PROBLEM STATEMENT: Search the data below for lines that include the word "frames" and state how many there are, nothing else.

---- SUPPLIED DATA

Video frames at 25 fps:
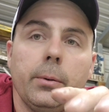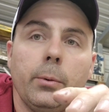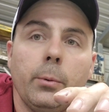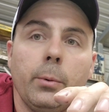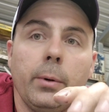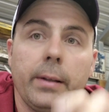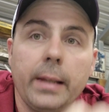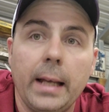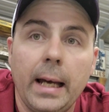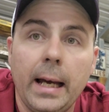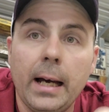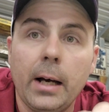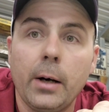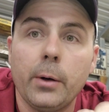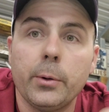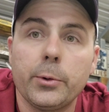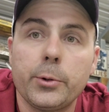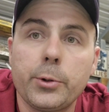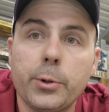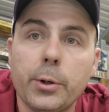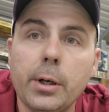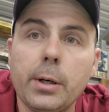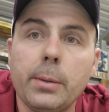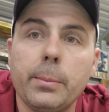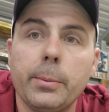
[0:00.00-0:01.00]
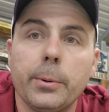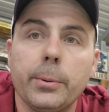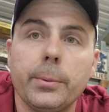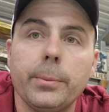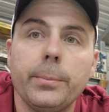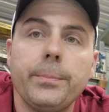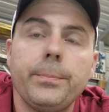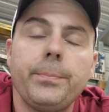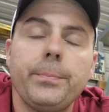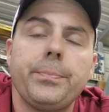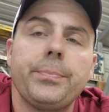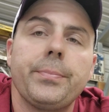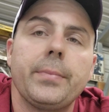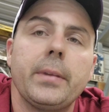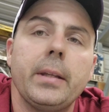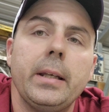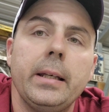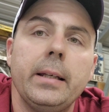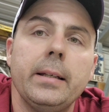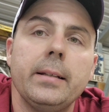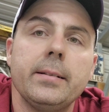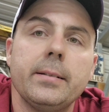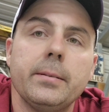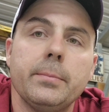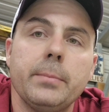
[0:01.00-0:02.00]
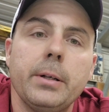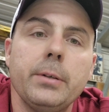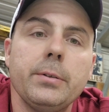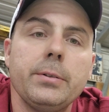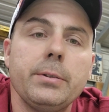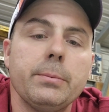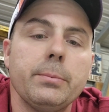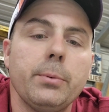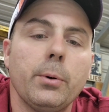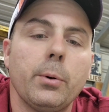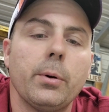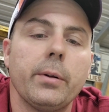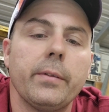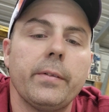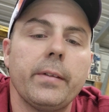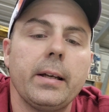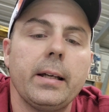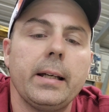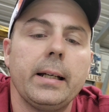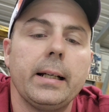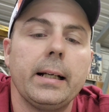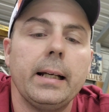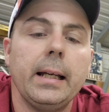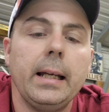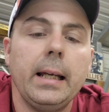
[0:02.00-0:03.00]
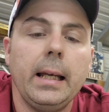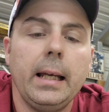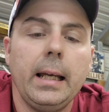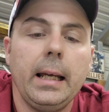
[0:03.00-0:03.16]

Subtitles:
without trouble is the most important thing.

--------
---- SUPPLIED DATA

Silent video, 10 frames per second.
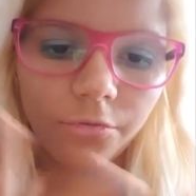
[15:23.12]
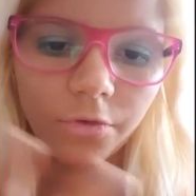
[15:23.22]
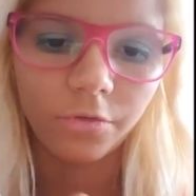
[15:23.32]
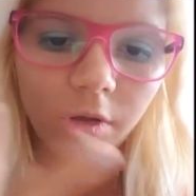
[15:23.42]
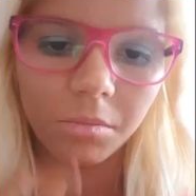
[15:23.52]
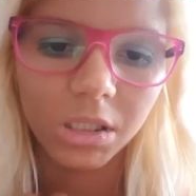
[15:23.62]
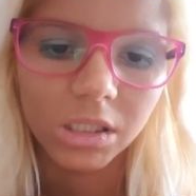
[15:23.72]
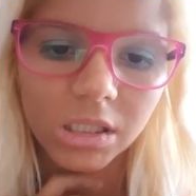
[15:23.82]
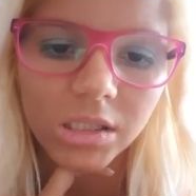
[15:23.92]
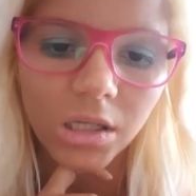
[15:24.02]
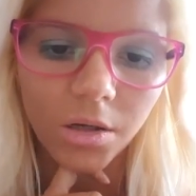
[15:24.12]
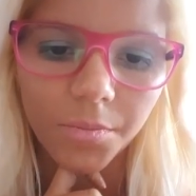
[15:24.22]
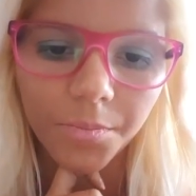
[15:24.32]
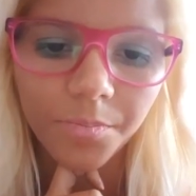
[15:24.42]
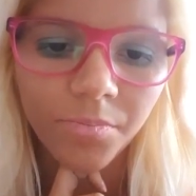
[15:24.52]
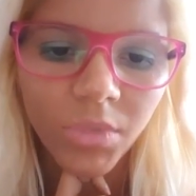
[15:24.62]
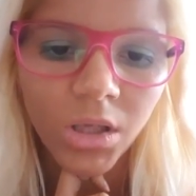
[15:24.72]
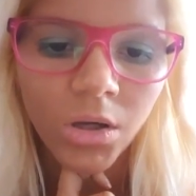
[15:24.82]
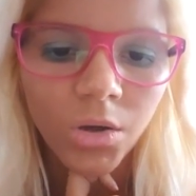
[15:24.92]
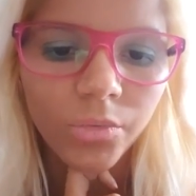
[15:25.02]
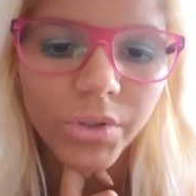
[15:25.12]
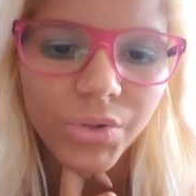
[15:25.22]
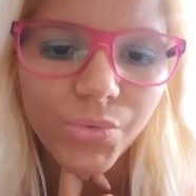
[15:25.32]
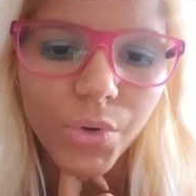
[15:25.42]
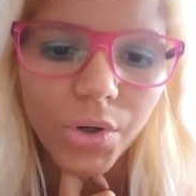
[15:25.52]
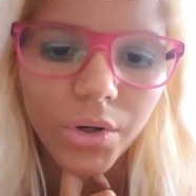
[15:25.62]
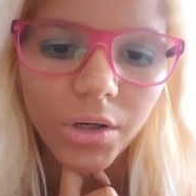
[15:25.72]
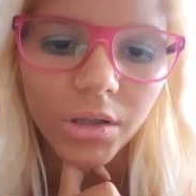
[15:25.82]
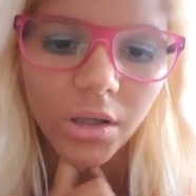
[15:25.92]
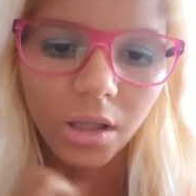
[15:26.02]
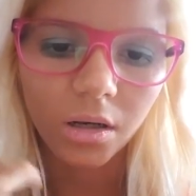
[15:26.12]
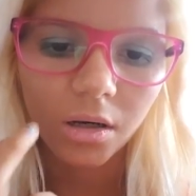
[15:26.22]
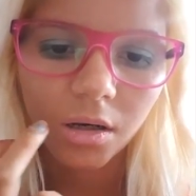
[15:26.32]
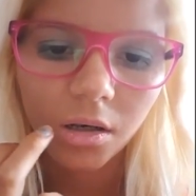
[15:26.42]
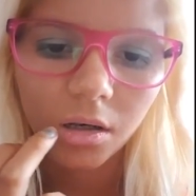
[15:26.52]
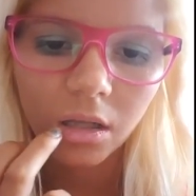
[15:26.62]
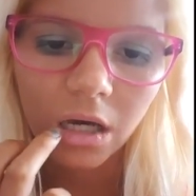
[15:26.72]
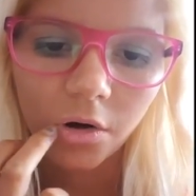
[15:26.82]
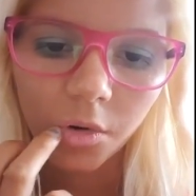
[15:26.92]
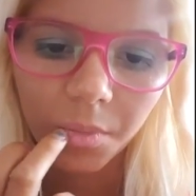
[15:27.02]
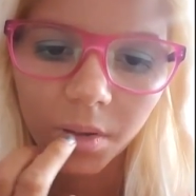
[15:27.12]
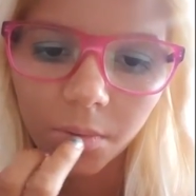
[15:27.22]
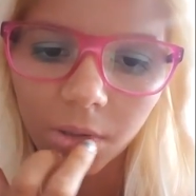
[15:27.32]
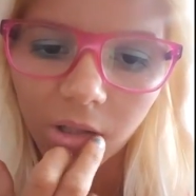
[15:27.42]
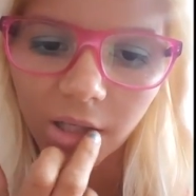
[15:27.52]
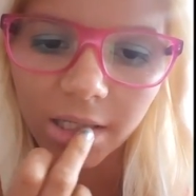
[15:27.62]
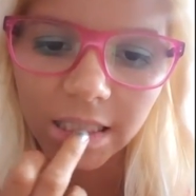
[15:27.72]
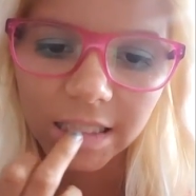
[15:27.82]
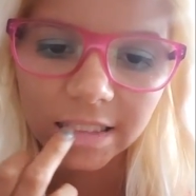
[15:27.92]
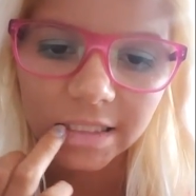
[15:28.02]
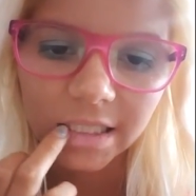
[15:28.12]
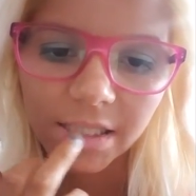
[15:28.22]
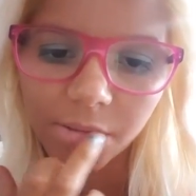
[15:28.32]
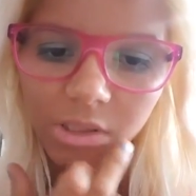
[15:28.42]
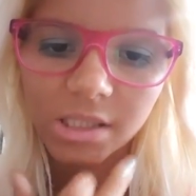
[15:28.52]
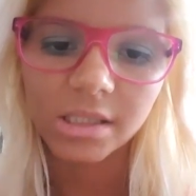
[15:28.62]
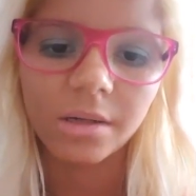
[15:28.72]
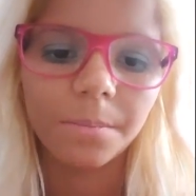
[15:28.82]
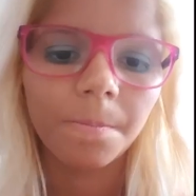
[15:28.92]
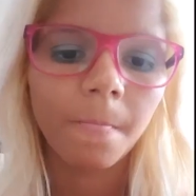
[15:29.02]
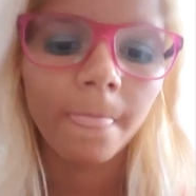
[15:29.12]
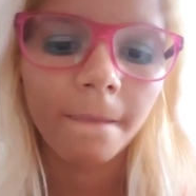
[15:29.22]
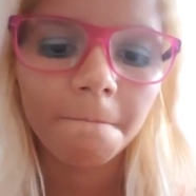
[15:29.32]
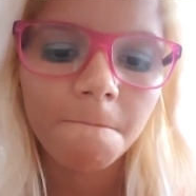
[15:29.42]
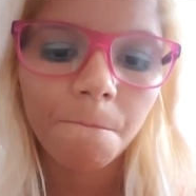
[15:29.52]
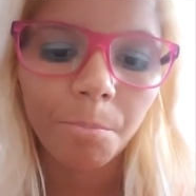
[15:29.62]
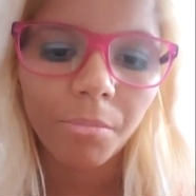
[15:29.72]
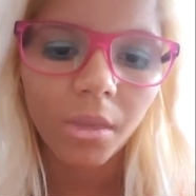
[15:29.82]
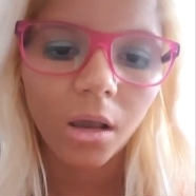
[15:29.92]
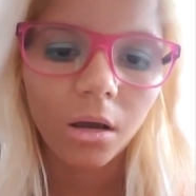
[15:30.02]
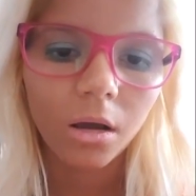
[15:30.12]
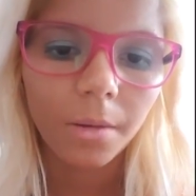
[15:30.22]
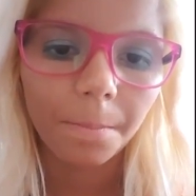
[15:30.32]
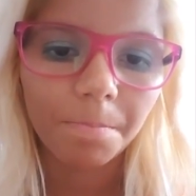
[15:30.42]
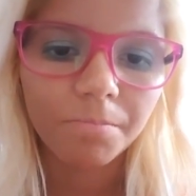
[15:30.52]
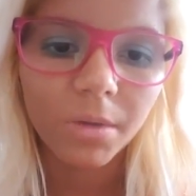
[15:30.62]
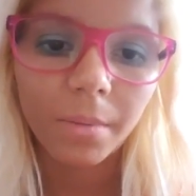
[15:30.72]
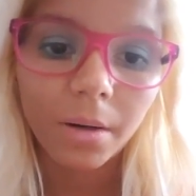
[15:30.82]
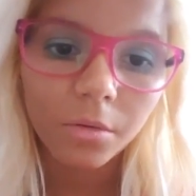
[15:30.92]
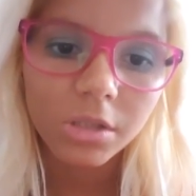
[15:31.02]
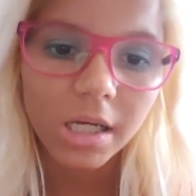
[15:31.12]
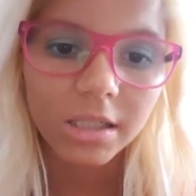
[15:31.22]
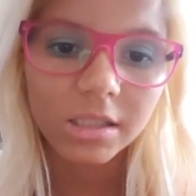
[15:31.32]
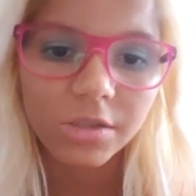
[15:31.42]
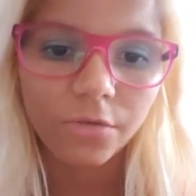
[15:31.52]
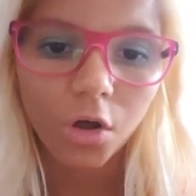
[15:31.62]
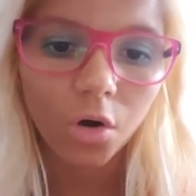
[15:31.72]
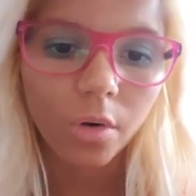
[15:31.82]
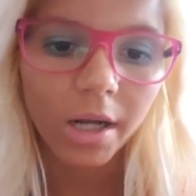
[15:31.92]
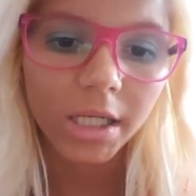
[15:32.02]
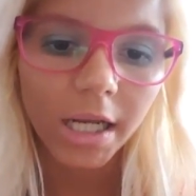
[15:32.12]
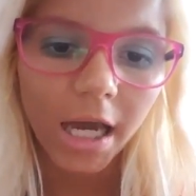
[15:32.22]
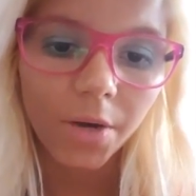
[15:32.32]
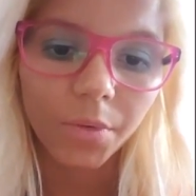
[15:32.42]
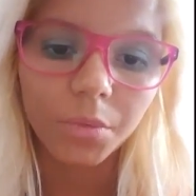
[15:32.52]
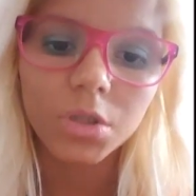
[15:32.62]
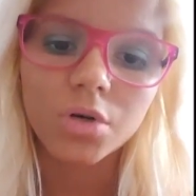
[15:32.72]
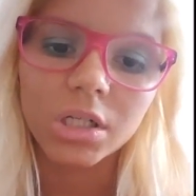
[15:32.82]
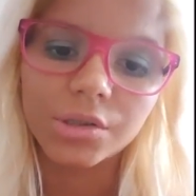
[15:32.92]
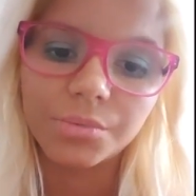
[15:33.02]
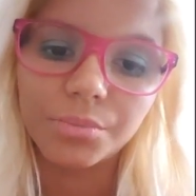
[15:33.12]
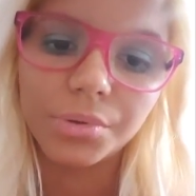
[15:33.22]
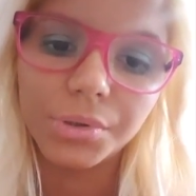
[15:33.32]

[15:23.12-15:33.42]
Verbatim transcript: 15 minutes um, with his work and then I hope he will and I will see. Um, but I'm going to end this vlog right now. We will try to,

--------
---- SUPPLIED DATA

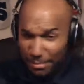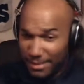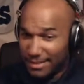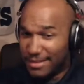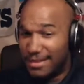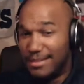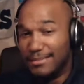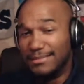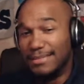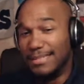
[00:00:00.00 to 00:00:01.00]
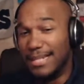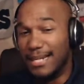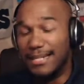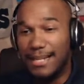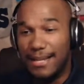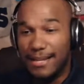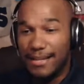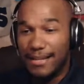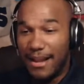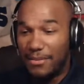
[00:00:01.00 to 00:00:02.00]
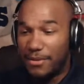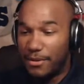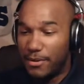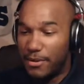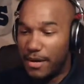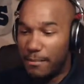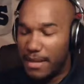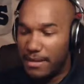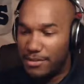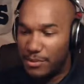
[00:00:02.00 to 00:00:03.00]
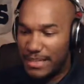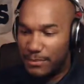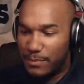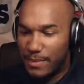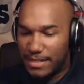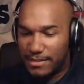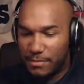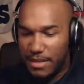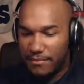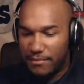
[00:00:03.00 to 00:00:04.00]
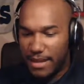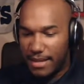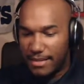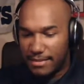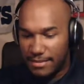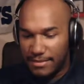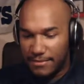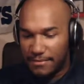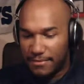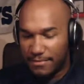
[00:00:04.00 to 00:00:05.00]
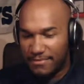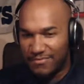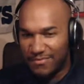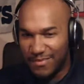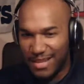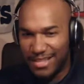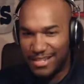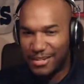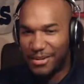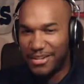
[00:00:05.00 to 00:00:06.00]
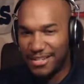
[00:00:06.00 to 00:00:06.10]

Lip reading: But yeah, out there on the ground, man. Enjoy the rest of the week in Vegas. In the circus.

--------

SOLUTION: 2